Task input:
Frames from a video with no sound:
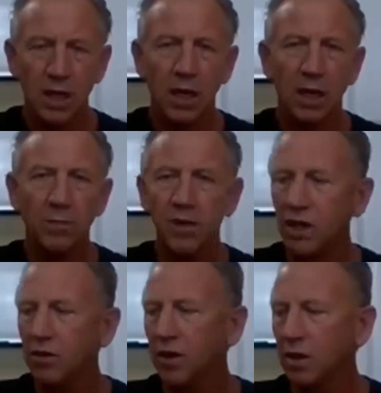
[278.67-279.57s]
The
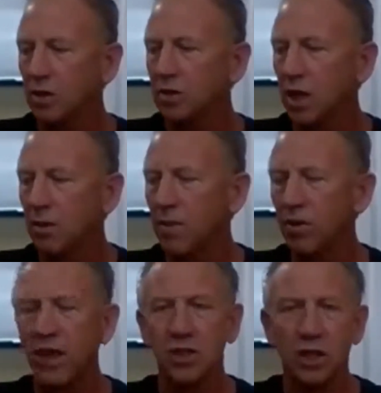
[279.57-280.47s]
other thing I want to talk about
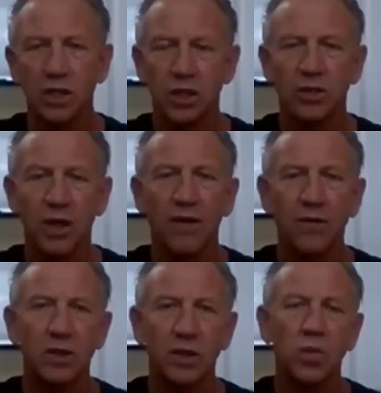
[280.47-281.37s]
with that is
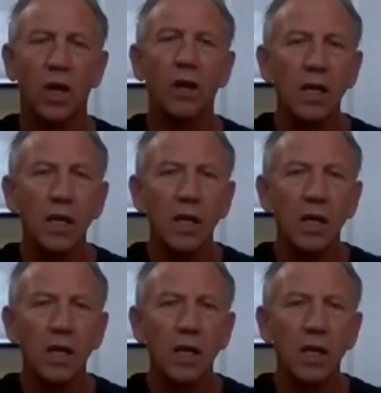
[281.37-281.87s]
traffic as well.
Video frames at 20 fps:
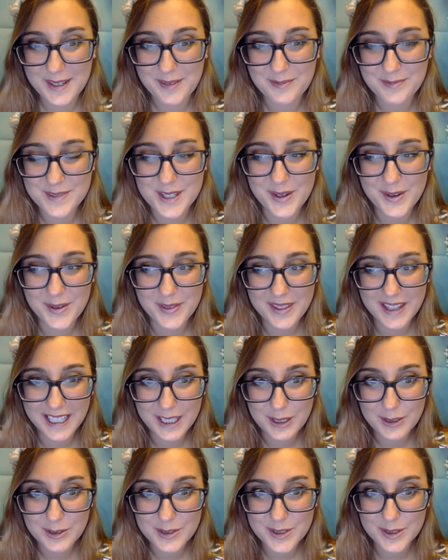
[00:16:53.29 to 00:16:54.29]
So thank
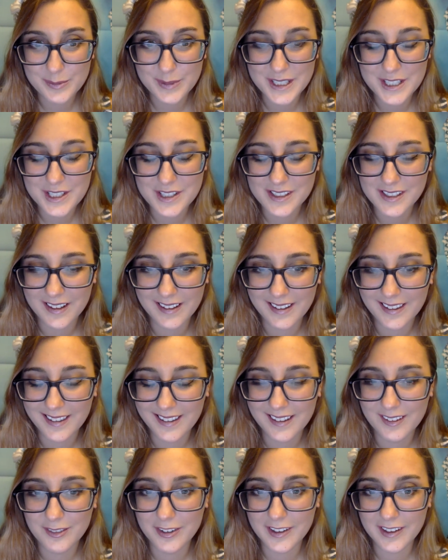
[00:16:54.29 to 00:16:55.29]
you so much, Jonathan,
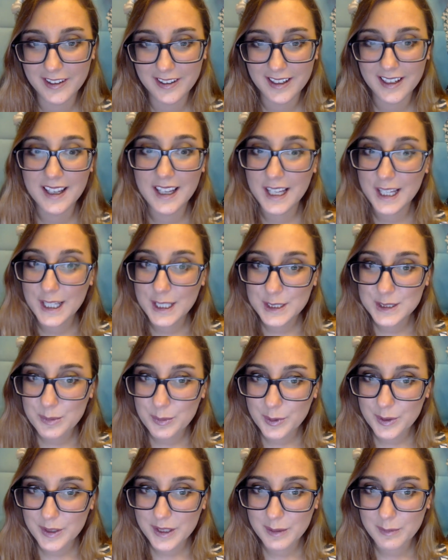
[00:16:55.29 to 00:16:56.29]
for
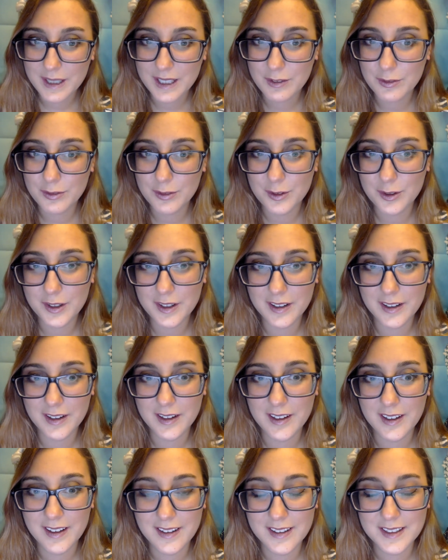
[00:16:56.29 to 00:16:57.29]
supporting me for
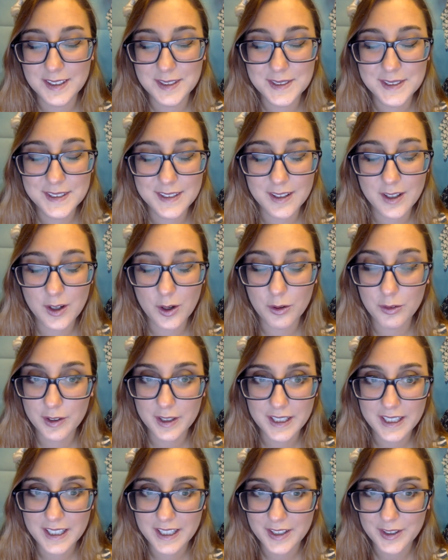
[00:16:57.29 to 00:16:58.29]
over a
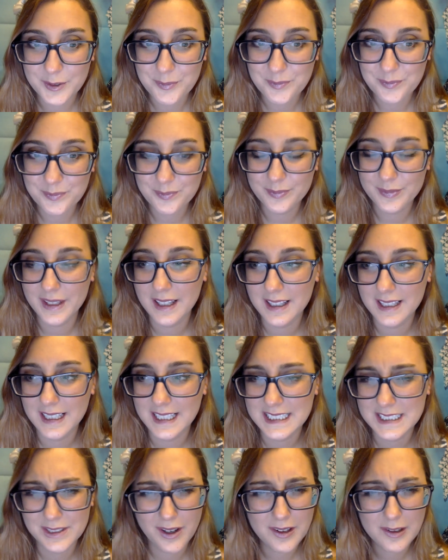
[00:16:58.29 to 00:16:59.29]
year. It's
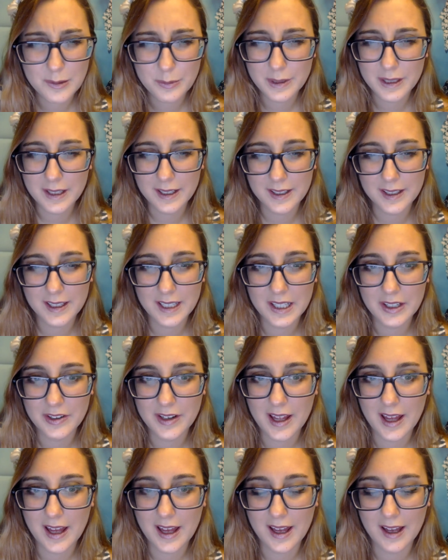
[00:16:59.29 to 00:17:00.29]
gotta be like a year and
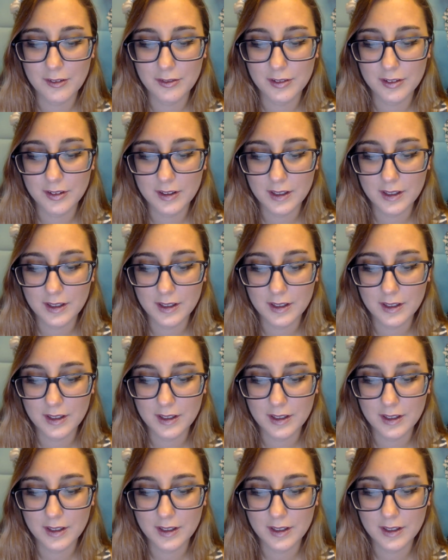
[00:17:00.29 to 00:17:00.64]
a half.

Assigned task:
In your answer, copy exactly the lines running from the line with "[00:16:54.29 to 00:16:55.29]" to the end of the material above, both included, and omit all pictures.

Answer space:
[00:16:54.29 to 00:16:55.29]
you so much, Jonathan,
[00:16:55.29 to 00:16:56.29]
for
[00:16:56.29 to 00:16:57.29]
supporting me for
[00:16:57.29 to 00:16:58.29]
over a
[00:16:58.29 to 00:16:59.29]
year. It's
[00:16:59.29 to 00:17:00.29]
gotta be like a year and
[00:17:00.29 to 00:17:00.64]
a half.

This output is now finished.